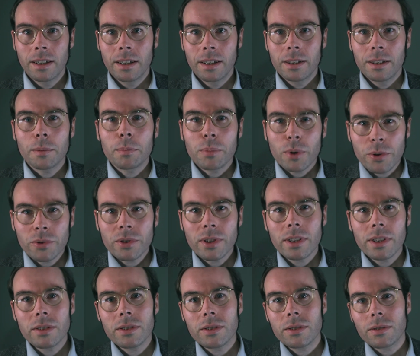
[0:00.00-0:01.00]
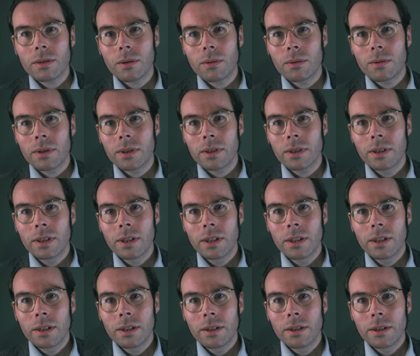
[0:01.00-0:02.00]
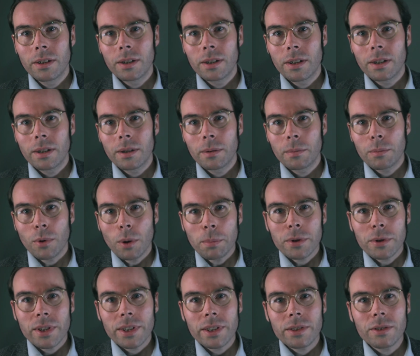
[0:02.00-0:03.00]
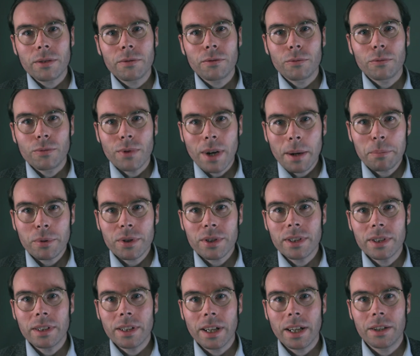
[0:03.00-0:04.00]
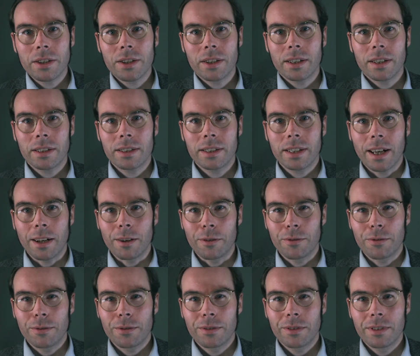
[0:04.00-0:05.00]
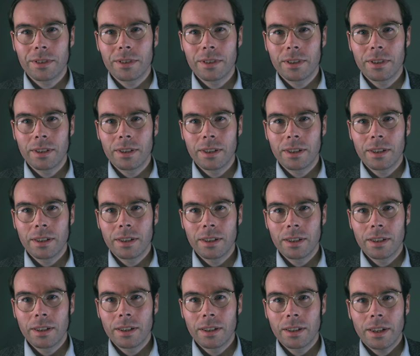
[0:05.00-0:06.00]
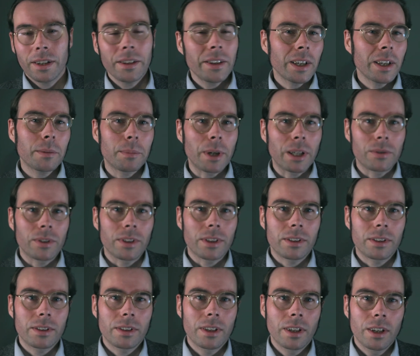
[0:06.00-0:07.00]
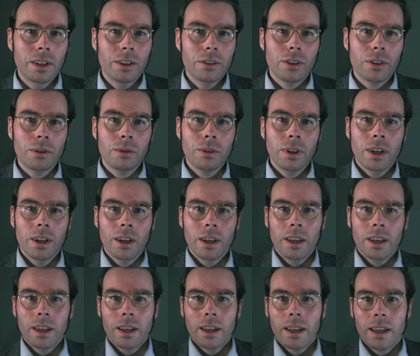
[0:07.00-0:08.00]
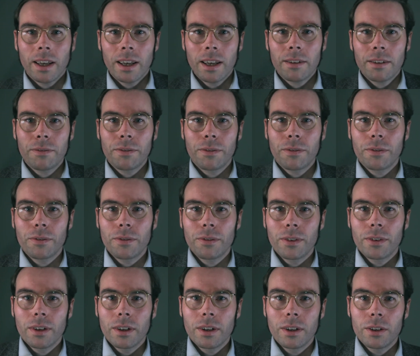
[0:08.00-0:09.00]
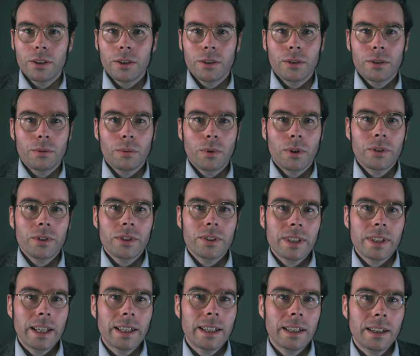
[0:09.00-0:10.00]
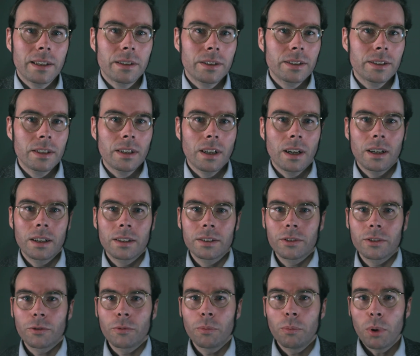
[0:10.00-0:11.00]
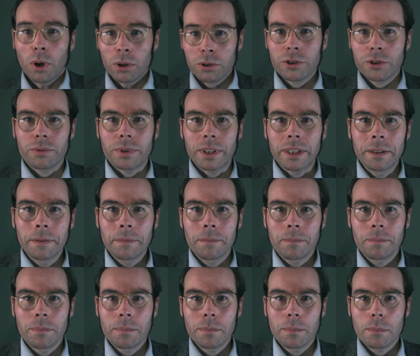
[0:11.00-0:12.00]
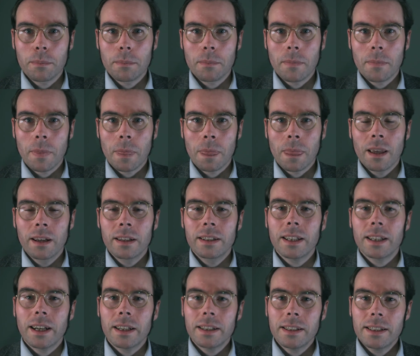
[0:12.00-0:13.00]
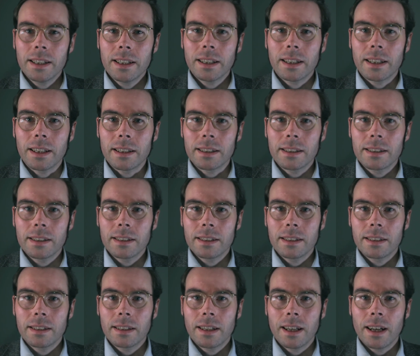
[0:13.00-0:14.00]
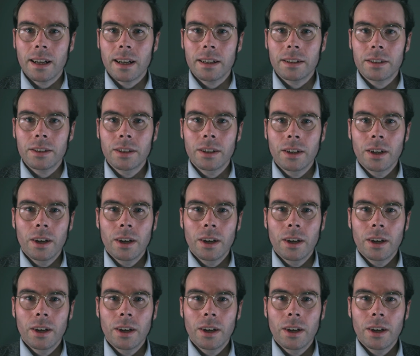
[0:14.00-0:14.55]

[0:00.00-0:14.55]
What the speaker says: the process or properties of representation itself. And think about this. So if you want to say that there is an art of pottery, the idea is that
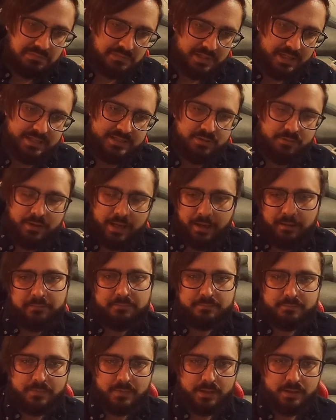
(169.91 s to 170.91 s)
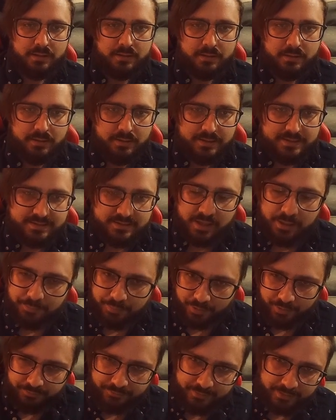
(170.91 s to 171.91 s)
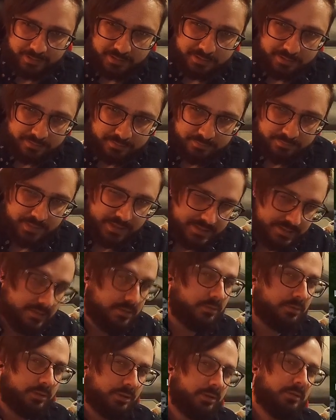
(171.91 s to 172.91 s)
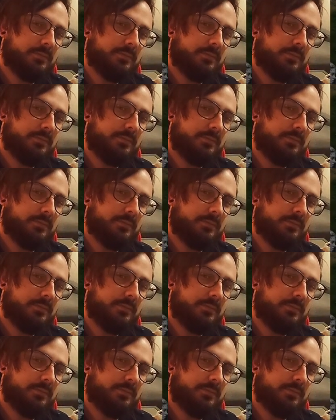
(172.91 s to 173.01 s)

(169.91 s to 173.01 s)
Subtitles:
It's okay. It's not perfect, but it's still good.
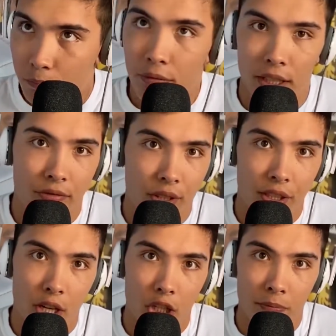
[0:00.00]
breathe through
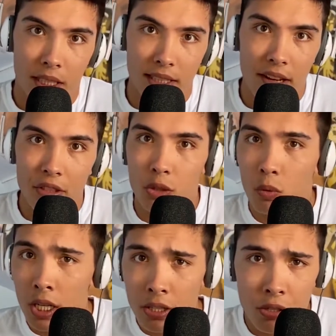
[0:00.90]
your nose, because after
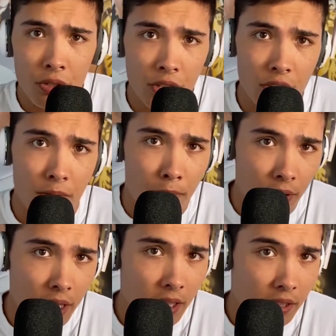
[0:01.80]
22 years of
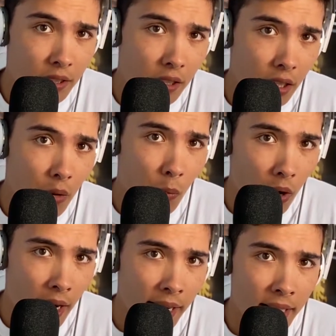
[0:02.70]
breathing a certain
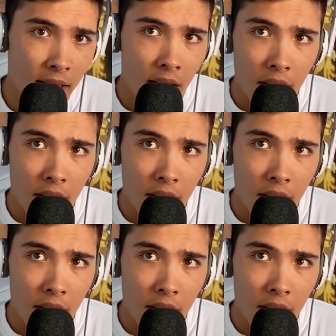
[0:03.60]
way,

════════════════════

HOW TO COMPLETE THIS TASK:
All of the lines above must be printed again exactly, and no picture may appear in the copy.

FINISHED EXERCISE:
[0:00.00-0:01.00]
[0:01.00-0:02.00]
[0:02.00-0:03.00]
[0:03.00-0:04.00]
[0:04.00-0:05.00]
[0:05.00-0:06.00]
[0:06.00-0:07.00]
[0:07.00-0:08.00]
[0:08.00-0:09.00]
[0:09.00-0:10.00]
[0:10.00-0:11.00]
[0:11.00-0:12.00]
[0:12.00-0:13.00]
[0:13.00-0:14.00]
[0:14.00-0:14.55]

[0:00.00-0:14.55]
What the speaker says: the process or properties of representation itself. And think about this. So if you want to say that there is an art of pottery, the idea is that
(169.91 s to 170.91 s)
(170.91 s to 171.91 s)
(171.91 s to 172.91 s)
(172.91 s to 173.01 s)

(169.91 s to 173.01 s)
Subtitles:
It's okay. It's not perfect, but it's still good.
[0:00.00]
breathe through
[0:00.90]
your nose, because after
[0:01.80]
22 years of
[0:02.70]
breathing a certain
[0:03.60]
way,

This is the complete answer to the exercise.